Three circular punches (10 mm in diameter) of the foamed article of example 1 were prepared from the area containing the gel-embedded foam. With both release liners removed, 10 microliters of an aliquot of diluted staphylococcus aureus suspension was applied to each foam punch. Each aliquot was applied directly to the surface of the foam article containing the exposed gel. The inoculated punch samples were incubated at room temperature for 5 minutes and then placed into separate 15mL conical centrifuge tubes containing 10mL of Dey-Englay (D/E) neutralization broth [ BD Co., Franklin Lakes, N.J. ]. The process was repeated using three 10mm circular punches of the foam article of comparative example a.

Each tube containing 5mL of D/E broth and foam punch samples was sonicated in a sonication water bath (Branson 2510, available from Emerson Electric Company, st. louis, MO, st.) for one minute, followed by one minute at maximum speed using a VWR micro-vortexer (VWR International, Radnor, PA, ladrono, PA). The neutralized broth was diluted stepwise (10 fold dilution) and plated (1mL) onto 3M PETRIFILM aerobic count plates [ 3M Corporation of meprolid, minnesota (3M Corporation, Maplewood, MN) ]. The plates were incubated at 37 ℃ for 24 to 48 hours. At the end of the incubation period, colonies on each plate were counted visually.

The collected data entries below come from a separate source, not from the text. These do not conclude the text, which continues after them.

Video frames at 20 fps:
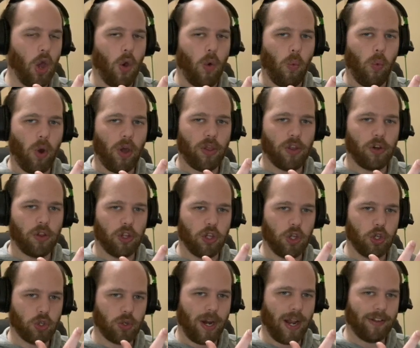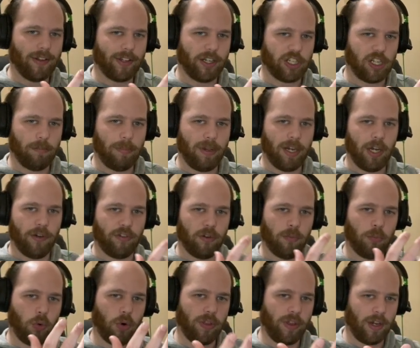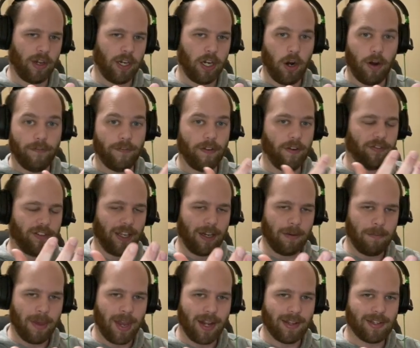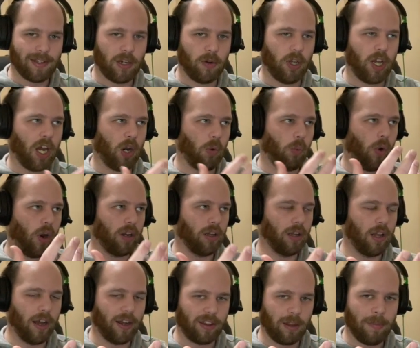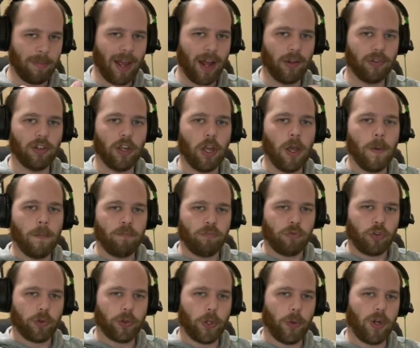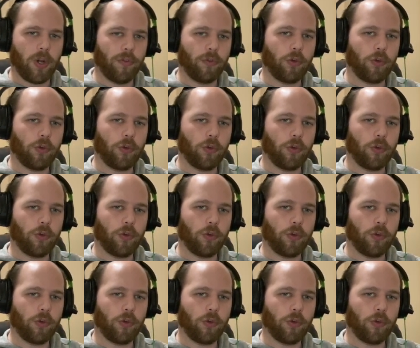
whether the user has actually been here for more than 15 minutes and you kind of wanna log them out, it would of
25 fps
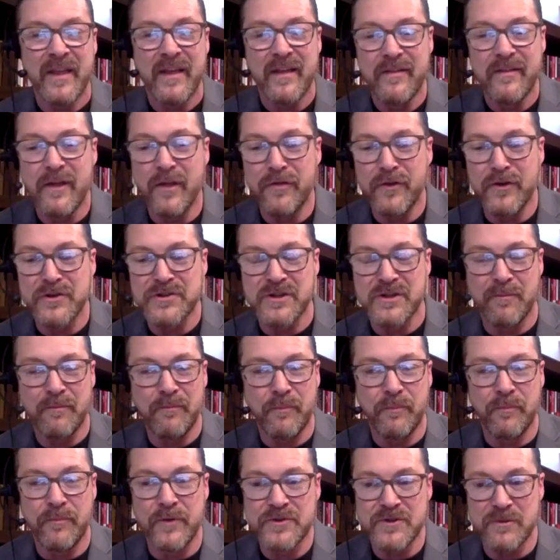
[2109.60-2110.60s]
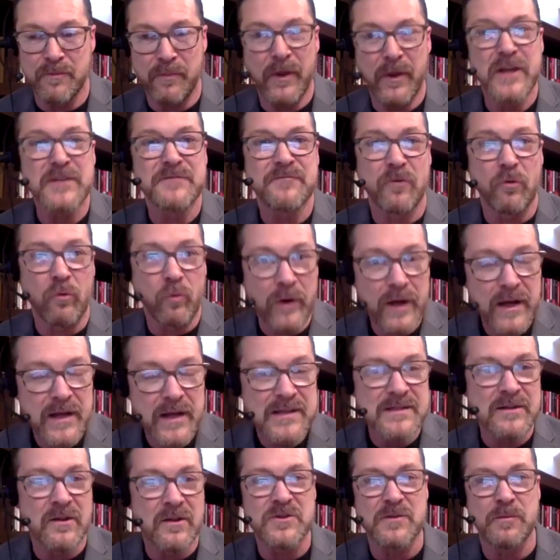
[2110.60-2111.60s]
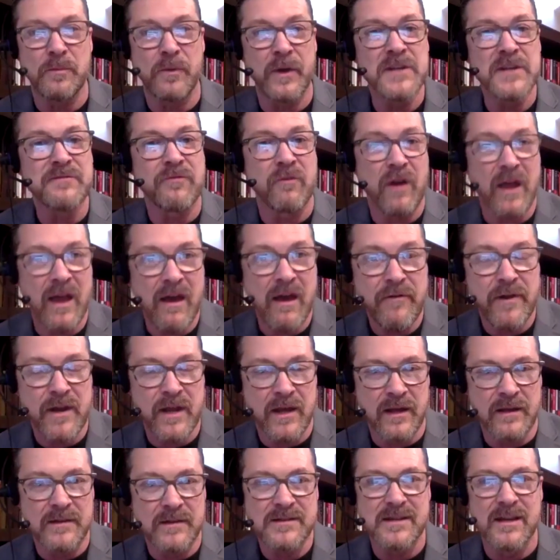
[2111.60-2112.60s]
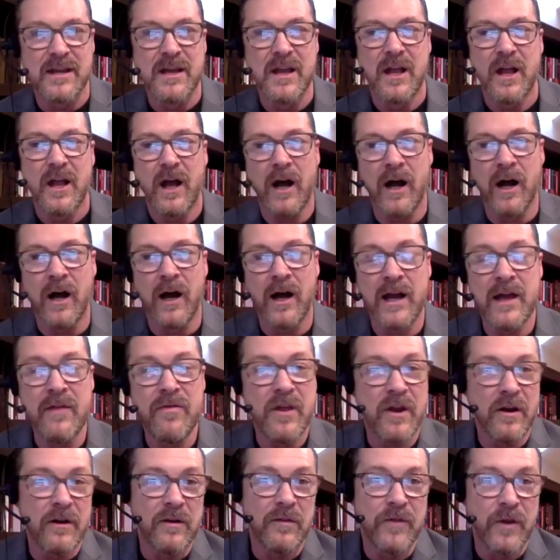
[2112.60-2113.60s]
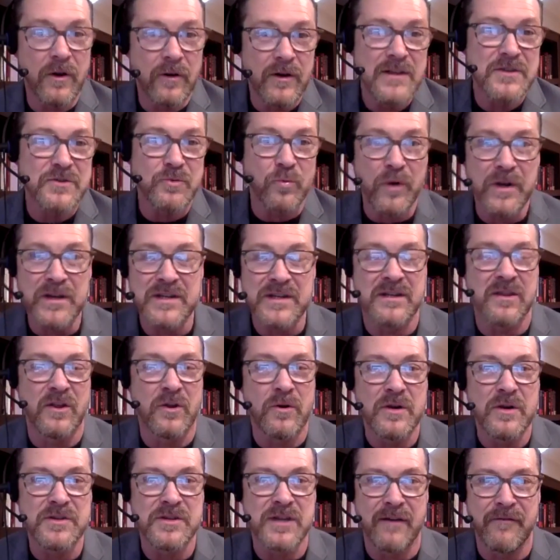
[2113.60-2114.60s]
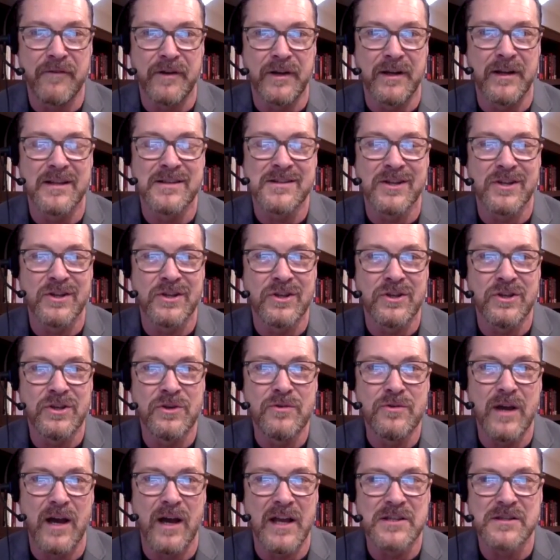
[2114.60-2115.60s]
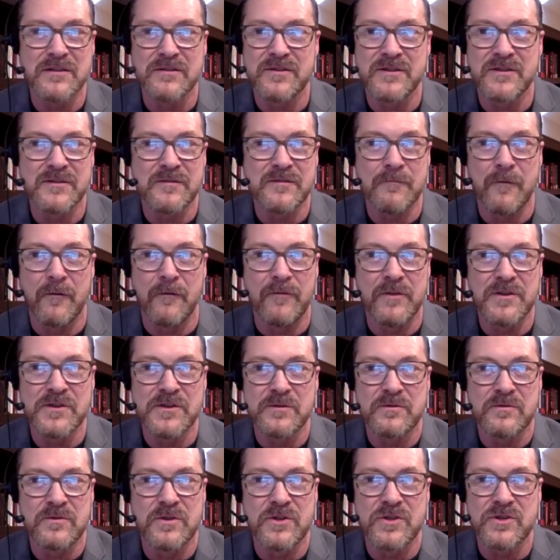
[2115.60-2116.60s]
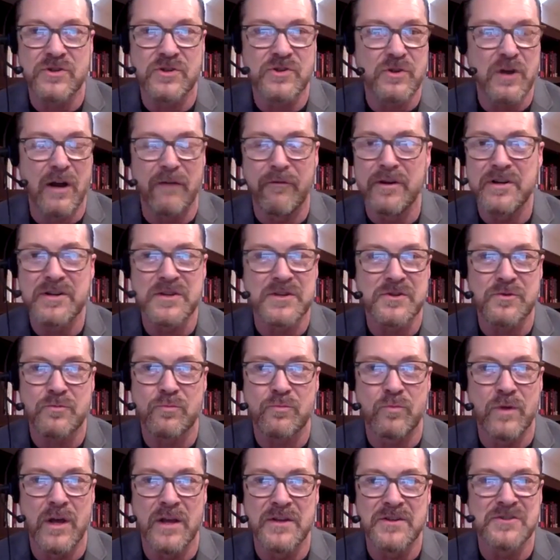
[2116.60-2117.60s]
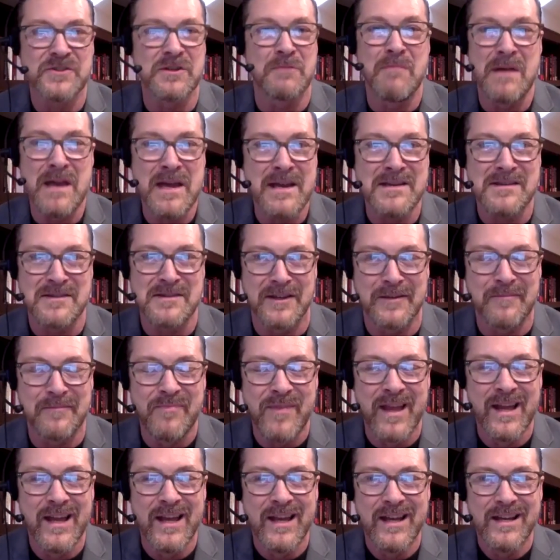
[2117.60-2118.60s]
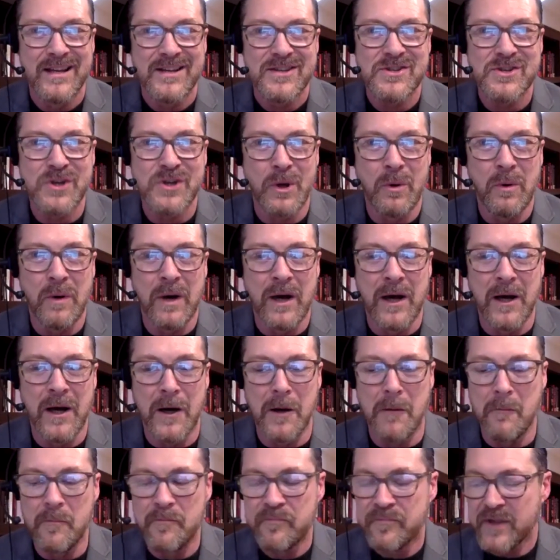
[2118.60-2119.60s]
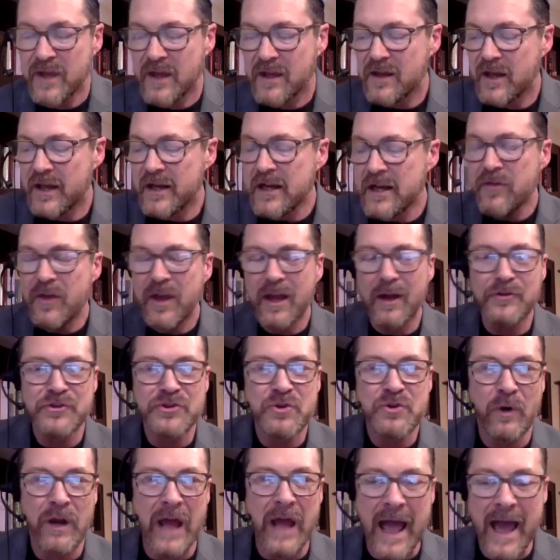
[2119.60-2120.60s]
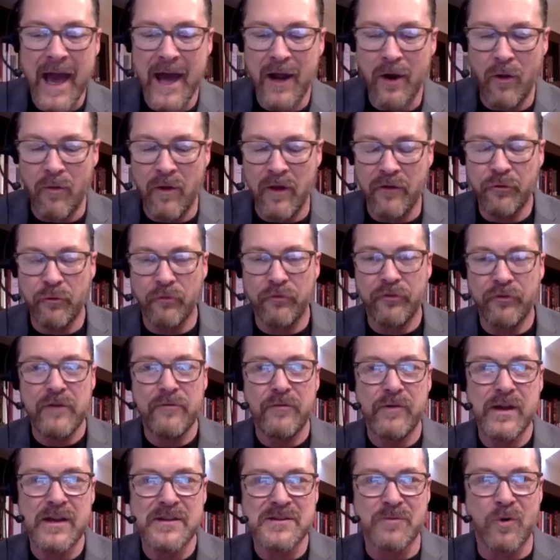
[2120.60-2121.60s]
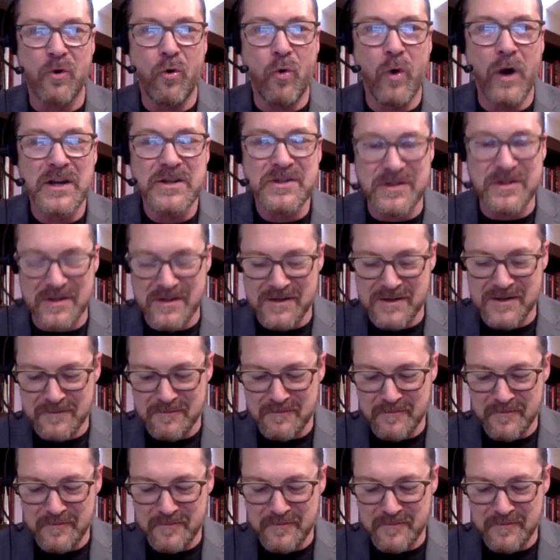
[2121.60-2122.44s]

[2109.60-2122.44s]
that there's a place for reason, there's a place for evidence, and there is reason, there is evidence, and you guys this discovery is just amazing. So anything else you want to add on this? We'll see if we get some questions.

Based on the number of dilutions, the average log (number of colony forming units/sample) recovered from the foam preparation (n-3) was calculated by adjusting the observed plate count. Statistical significance was determined using student two-tailed unpaired t-test, where P-values less than 0.05 were considered statistically significant differences. The results are reported in table 2.

Example 3 planktonic microbiological kill assay (Pseudomonas aeruginosa) aeruginosa))

The same procedure as reported in example 2 was followed, except that instead of staphylococcus aureus, pseudomonas aeruginosa, strain number 15442 (purchased from the american type culture collection) was used. The results are reported in table 2.

Table 2: bacterial count recovered from foam products

All references and publications cited herein are expressly incorporated by reference into this disclosure in their entirety. Illustrative embodiments of the invention are discussed herein and reference is made to possible variations within the scope of the invention. For example, features depicted in connection with one exemplary embodiment may be used in connection with other embodiments of the invention. These and other variations and modifications in the invention will be apparent to those skilled in the art without departing from the scope of the invention, and it should be understood that this invention is not limited to the illustrative embodiments set forth herein. Accordingly, the invention is to be limited only by the claims provided below and equivalents thereof.